L'obiettivo generale di questo metodo è l'analisi parallela ad alto rendimento di comunità microbiche multi-membro in ambienti confinati utilizzando array di micro pozzetti in silicio. Il vantaggio principale di questa tecnica è che consente uno screening altamente parallelo ad alta produttività di interazioni microbiche finemente localizzate che sono significative per l'industria, la medicina e l'ambiente. Questo metodo può aiutare a rispondere a domande chiave nel campo dell'ecologia biomedica e microbica, come ad esempio in che modo i vincoli spaziali inerenti alle scale fini guidano i parametri deterministici e stocastici dello sviluppo della comunità e quali sono gli effetti chiave sull'abbondanza e l'organizzazione dei membri microbici?

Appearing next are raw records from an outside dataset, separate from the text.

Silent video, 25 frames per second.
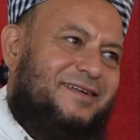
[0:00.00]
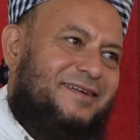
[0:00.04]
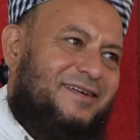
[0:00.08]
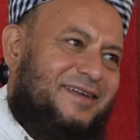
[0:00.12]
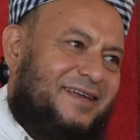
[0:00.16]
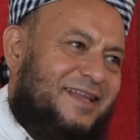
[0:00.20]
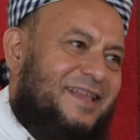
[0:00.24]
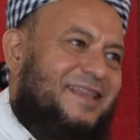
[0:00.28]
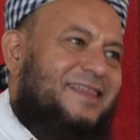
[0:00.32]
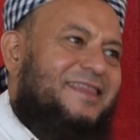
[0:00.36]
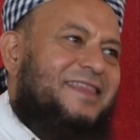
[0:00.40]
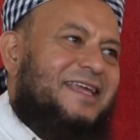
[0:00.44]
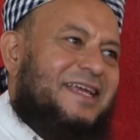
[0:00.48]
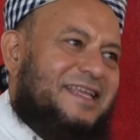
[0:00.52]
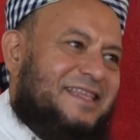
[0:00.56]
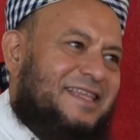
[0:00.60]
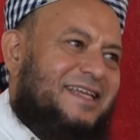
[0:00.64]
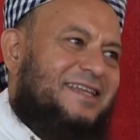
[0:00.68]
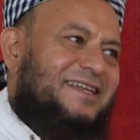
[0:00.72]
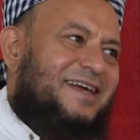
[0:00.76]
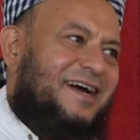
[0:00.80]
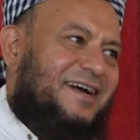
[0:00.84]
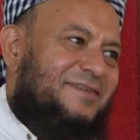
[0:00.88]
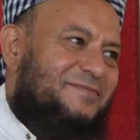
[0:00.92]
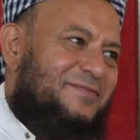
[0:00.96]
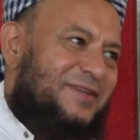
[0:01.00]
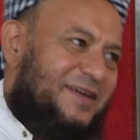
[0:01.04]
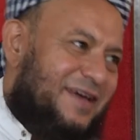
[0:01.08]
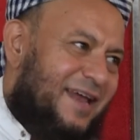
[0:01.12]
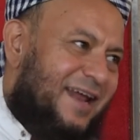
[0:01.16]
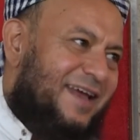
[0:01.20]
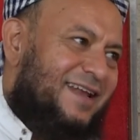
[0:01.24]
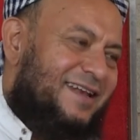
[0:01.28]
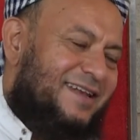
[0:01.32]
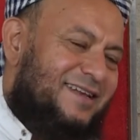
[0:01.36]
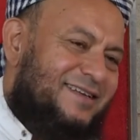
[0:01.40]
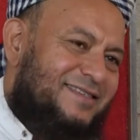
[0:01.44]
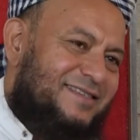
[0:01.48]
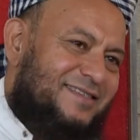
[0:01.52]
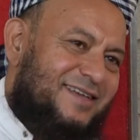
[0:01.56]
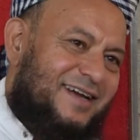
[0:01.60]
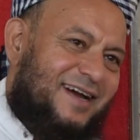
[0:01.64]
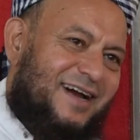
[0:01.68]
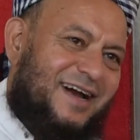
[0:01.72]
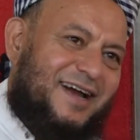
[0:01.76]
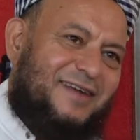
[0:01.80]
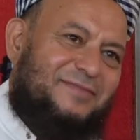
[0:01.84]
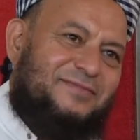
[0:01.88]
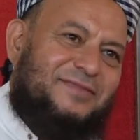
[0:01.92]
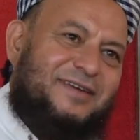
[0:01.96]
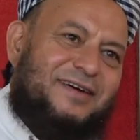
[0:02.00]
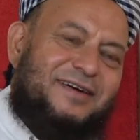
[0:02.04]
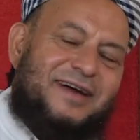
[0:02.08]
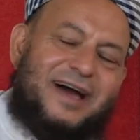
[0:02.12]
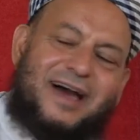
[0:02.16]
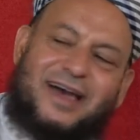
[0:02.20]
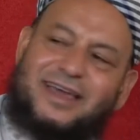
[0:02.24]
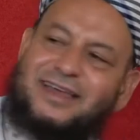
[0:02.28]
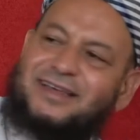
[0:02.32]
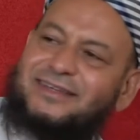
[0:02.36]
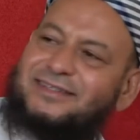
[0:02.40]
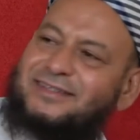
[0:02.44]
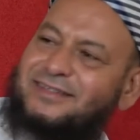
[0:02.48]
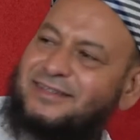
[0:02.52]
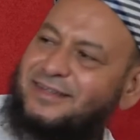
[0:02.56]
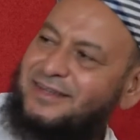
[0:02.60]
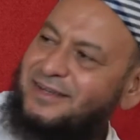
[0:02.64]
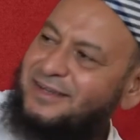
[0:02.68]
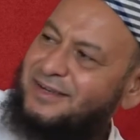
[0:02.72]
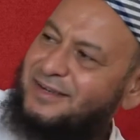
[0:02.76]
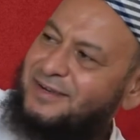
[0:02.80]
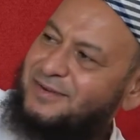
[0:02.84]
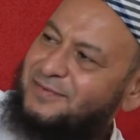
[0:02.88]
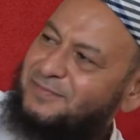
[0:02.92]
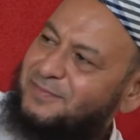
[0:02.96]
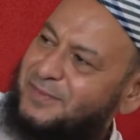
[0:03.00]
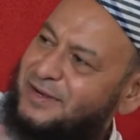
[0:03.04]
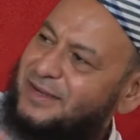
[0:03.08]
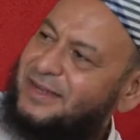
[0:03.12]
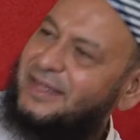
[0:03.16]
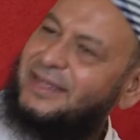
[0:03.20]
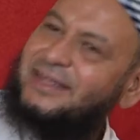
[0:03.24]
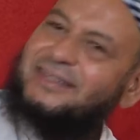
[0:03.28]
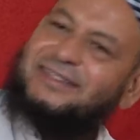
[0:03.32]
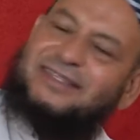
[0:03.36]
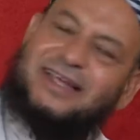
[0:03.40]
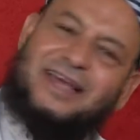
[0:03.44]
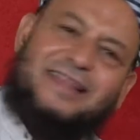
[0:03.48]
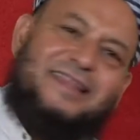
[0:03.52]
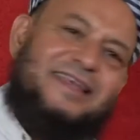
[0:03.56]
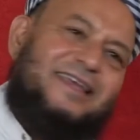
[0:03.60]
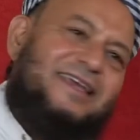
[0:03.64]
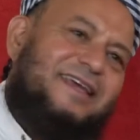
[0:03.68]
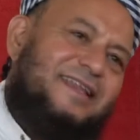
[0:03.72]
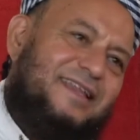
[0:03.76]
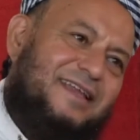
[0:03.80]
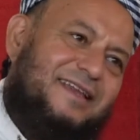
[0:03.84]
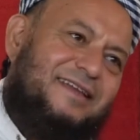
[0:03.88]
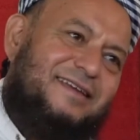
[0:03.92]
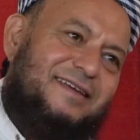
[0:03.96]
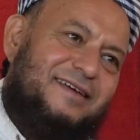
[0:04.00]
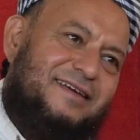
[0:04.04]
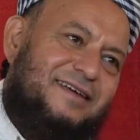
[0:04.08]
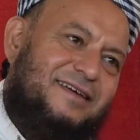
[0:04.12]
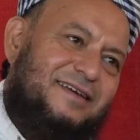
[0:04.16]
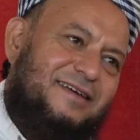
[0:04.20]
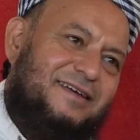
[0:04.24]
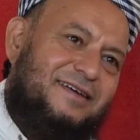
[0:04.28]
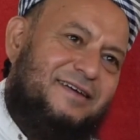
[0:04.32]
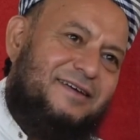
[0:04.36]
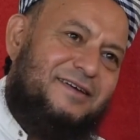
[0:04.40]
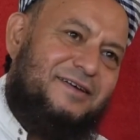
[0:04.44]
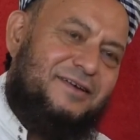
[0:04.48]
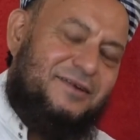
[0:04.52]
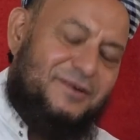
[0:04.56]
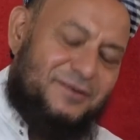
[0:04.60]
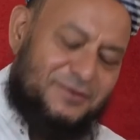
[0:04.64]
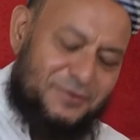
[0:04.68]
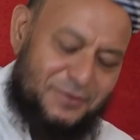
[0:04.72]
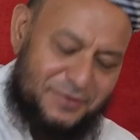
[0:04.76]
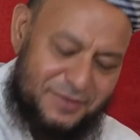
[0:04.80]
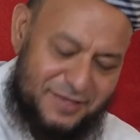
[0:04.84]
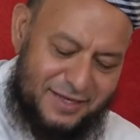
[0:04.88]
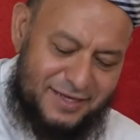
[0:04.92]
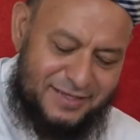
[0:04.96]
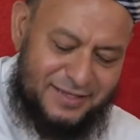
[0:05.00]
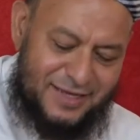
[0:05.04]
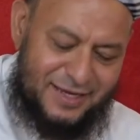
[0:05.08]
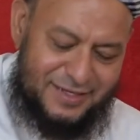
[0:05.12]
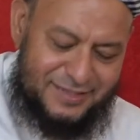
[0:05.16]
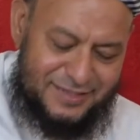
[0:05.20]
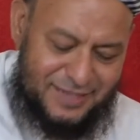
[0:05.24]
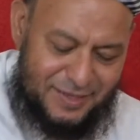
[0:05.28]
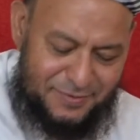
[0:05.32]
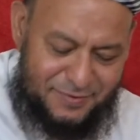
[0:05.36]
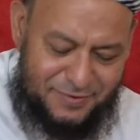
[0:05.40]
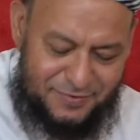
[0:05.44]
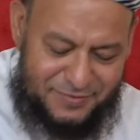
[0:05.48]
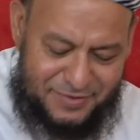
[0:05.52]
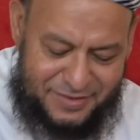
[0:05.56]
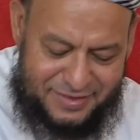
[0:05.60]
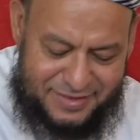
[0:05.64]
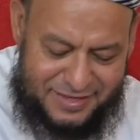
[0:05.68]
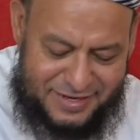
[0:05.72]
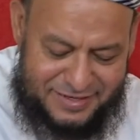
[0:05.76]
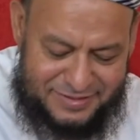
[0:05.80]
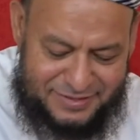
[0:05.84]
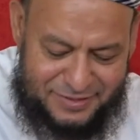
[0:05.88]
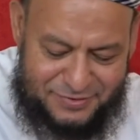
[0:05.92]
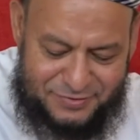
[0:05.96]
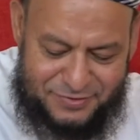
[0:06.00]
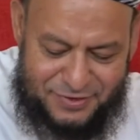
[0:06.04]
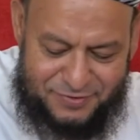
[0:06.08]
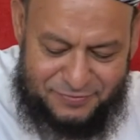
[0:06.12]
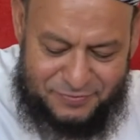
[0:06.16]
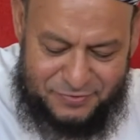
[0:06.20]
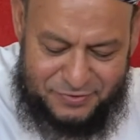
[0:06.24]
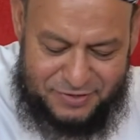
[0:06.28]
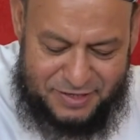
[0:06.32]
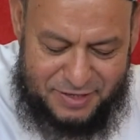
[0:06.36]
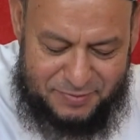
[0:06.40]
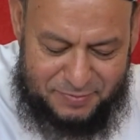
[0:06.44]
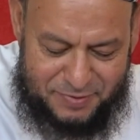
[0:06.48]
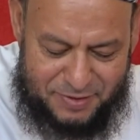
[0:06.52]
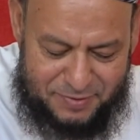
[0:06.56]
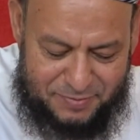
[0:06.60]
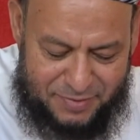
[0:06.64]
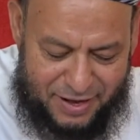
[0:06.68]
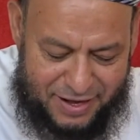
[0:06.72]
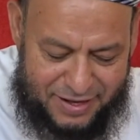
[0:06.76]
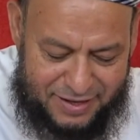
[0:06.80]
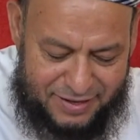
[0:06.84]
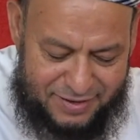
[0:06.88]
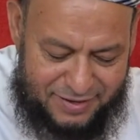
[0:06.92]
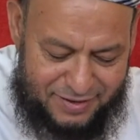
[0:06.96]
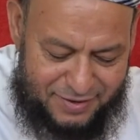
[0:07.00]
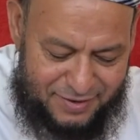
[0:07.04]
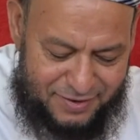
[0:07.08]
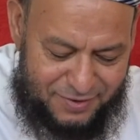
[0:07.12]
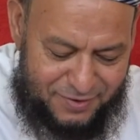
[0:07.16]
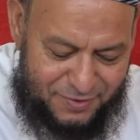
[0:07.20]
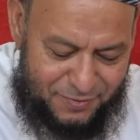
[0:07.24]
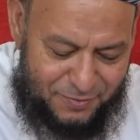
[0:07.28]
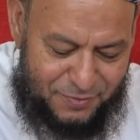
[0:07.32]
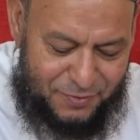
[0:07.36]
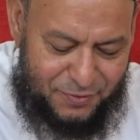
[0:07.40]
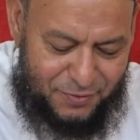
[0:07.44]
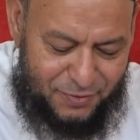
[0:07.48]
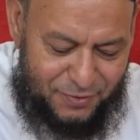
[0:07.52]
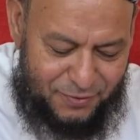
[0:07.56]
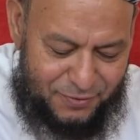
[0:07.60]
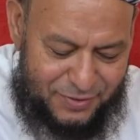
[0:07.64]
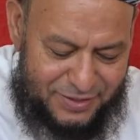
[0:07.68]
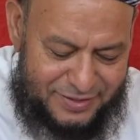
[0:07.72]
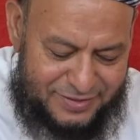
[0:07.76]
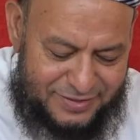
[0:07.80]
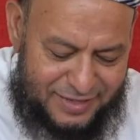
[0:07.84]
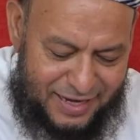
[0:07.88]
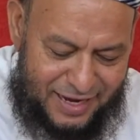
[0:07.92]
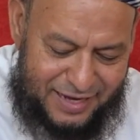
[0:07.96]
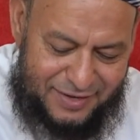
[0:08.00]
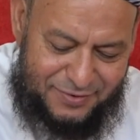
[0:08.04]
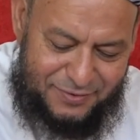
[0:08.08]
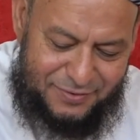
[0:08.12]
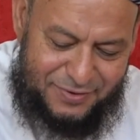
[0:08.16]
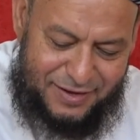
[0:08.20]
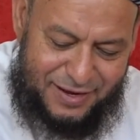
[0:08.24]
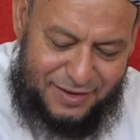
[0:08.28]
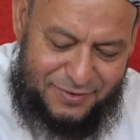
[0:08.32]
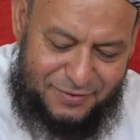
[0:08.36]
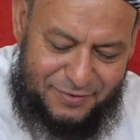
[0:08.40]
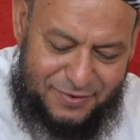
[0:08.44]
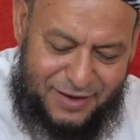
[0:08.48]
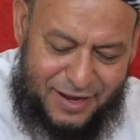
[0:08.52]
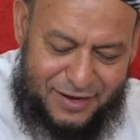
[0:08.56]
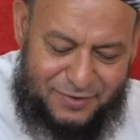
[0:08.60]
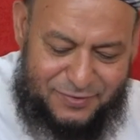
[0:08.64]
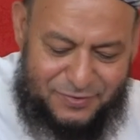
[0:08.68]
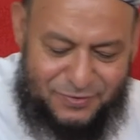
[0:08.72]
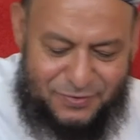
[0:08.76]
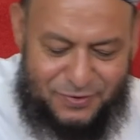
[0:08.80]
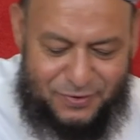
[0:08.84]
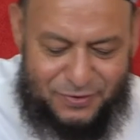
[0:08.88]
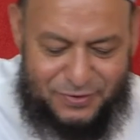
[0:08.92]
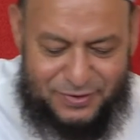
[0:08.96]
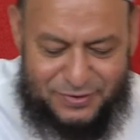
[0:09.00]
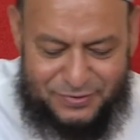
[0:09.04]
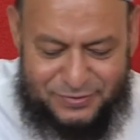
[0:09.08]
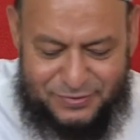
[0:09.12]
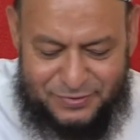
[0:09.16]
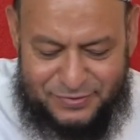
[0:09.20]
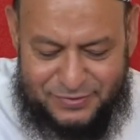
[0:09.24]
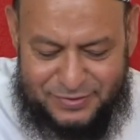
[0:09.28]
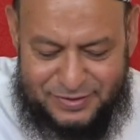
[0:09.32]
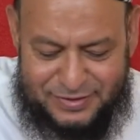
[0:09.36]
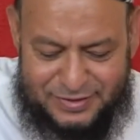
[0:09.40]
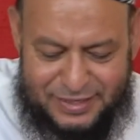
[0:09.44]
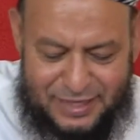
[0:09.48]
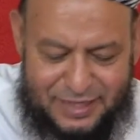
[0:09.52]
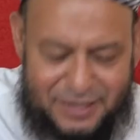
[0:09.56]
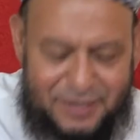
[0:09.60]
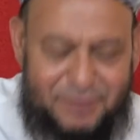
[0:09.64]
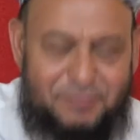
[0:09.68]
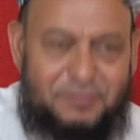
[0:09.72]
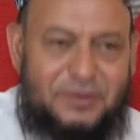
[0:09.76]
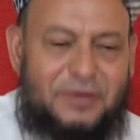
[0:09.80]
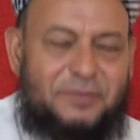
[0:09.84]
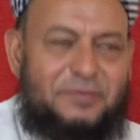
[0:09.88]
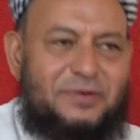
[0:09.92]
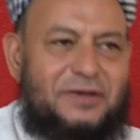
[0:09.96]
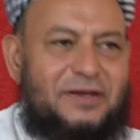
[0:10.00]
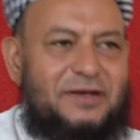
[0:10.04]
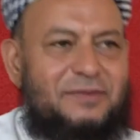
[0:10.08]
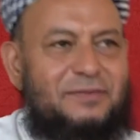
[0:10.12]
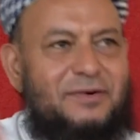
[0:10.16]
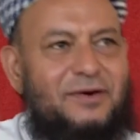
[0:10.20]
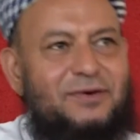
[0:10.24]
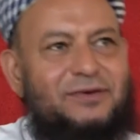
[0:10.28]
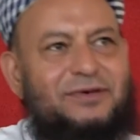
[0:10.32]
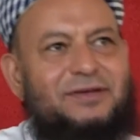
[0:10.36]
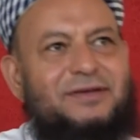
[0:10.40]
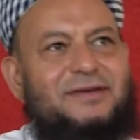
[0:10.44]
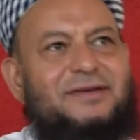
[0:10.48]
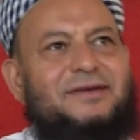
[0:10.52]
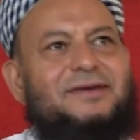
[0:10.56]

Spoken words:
You think that I'm the greatest, I'm the highest, but there is nothing in it. So these are some of the things that you have to keep in mind. I don't like to go into telling people about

Iniziare con la preparazione degli array di micro pozzetti. Innanzitutto, tagliare i singoli chip di micro well array da wafer di silicio stampati con più array utilizzando uno scriba a diamante. Ogni singolo chip contiene sottoarray di pozzetti con diametri che vanno da cinque a 100 micron a tre diverse densità di spaziatura.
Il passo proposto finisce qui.